La tragedia di Middlesbrough e gli arresti delle forze dell’ordine
In un drammatico incidente avvenuto durante il fine settimana, due agenti e cinque ragazzi sono rimasti uccisi vicino a Middlesbrough, nel nord dell’Inghilterra, a seguito dello scontro tra un veicolo che viaggiava contromano e un’auto della polizia. Gli occupanti della Volkswagen Passat che procedeva nel senso opposto di marcia avevano un’età compresa tra i 17 e i 23 anni, secondo le informazioni fornite dalle autorità locali. Un account TikTok ora cancellato, attribuito a uno dei giovani deceduti nello schianto, conteneva un video pubblicato a marzo 2025 che ritraeva cinque ragazzi coinvolti in quello che sembrava un inseguimento con la polizia. Un altro filmato condiviso dallo stesso profilo mostrava un tachimetro che segnava 100 miglia orarie (circa 160 chilometri orari).
I due poliziotti rimasti uccisi sono stati identificati come Matthew Blades, di 37 anni, e Tom Clough, di 38 anni. La polizia ha dichiarato di aver già arrestato 12 persone nell’ambito dell’indagine sulle attività criminali antecedenti allo schianto. Tra le segnalazioni ricevute c’è anche quella di un mezzo che procedeva a velocità folle tagliando le curve e arrivando a speronare degli edifici.
I tragici precedenti in Irlanda e i dati in aumento
Un altro grave incidente si era verificato il 16 agosto vicino a Dublino, sull’autostrada M9, dove cinque ragazzini tra i 15 e i 18 anni hanno perso la vita procedendo contromano. Feriti i quattro occupanti dell’auto speronata, ossia un bambino e tre donne di ritorno da un matrimonio.
Il capo della polizia irlandese Justin Kelly ha espresso vicinanza ai feriti e ha commentato: «Ciò che rende questo comportamento spericolato ancora più spaventoso è che, in alcuni casi, viene fatto per raccogliere i ‘mi piace’ sui social media, senza curarsi dell’impatto potenzialmente devastante che potrebbe avere su persone innocenti e su loro stessi». All’inizio del mese la polizia irlandese aveva lanciato un appello per trovare testimoni dopo uno scontro frontale provocato da un’auto con otto ragazzi a bordo, che viaggiava contromano vicino a Dublino. L’emittente RTÉ ha reso noto che in Irlanda si contano già 62 incidenti di questo tipo dall’inizio dell’anno, con un aumento del 32% rispetto al 2025.

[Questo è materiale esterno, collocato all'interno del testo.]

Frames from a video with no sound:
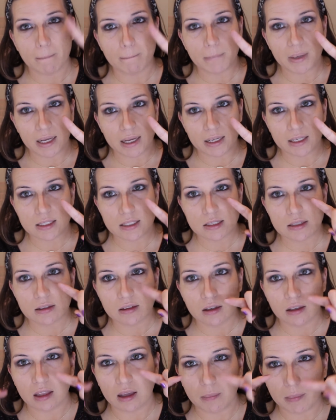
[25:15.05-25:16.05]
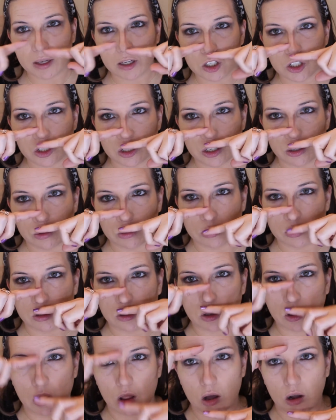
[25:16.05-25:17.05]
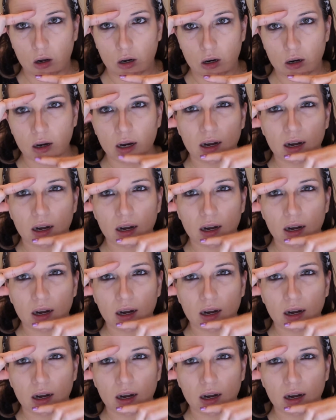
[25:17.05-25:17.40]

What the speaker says: but that makes your nose look longer,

L’intervento dei governi e la risposta delle piattaforme
Il ministro della Difesa britannico Luke Pollard ha chiesto alle piattaforme di cancellare i filmati spericolati. Alla BBC ha dichiarato: «Sulle piattaforme di social media ci sono molti contenuti online di persone che inneggiano alla guida pericolosa, che celebrano una condotta inappropriata sulle nostre strade, che viaggiano contromano e si comportano in modo incredibilmente scorretto». Ha poi aggiunto: «Come governo abbiamo già parlato con queste aziende, dicendo loro che useremo i poteri previsti dall’Online Safety Act per garantire la rimozione dei contenuti pericolosi».
Il primo ministro britannico Andy Burnham ha definito «veramente irresponsabile» chi condivide simili clip. TikTok ha comunicato di monitorare attentamente la situazione e di stare rimuovendo video e profili in violazione delle norme. Meta ha dichiarato che i contenuti dedicati a sfide ad alto rischio vengono eliminati, mentre le immagini di guida pericolosa con potenziale mortale sono vietate ai minori di 18 anni, a meno che non si tratti di contesti di finzione o professionali.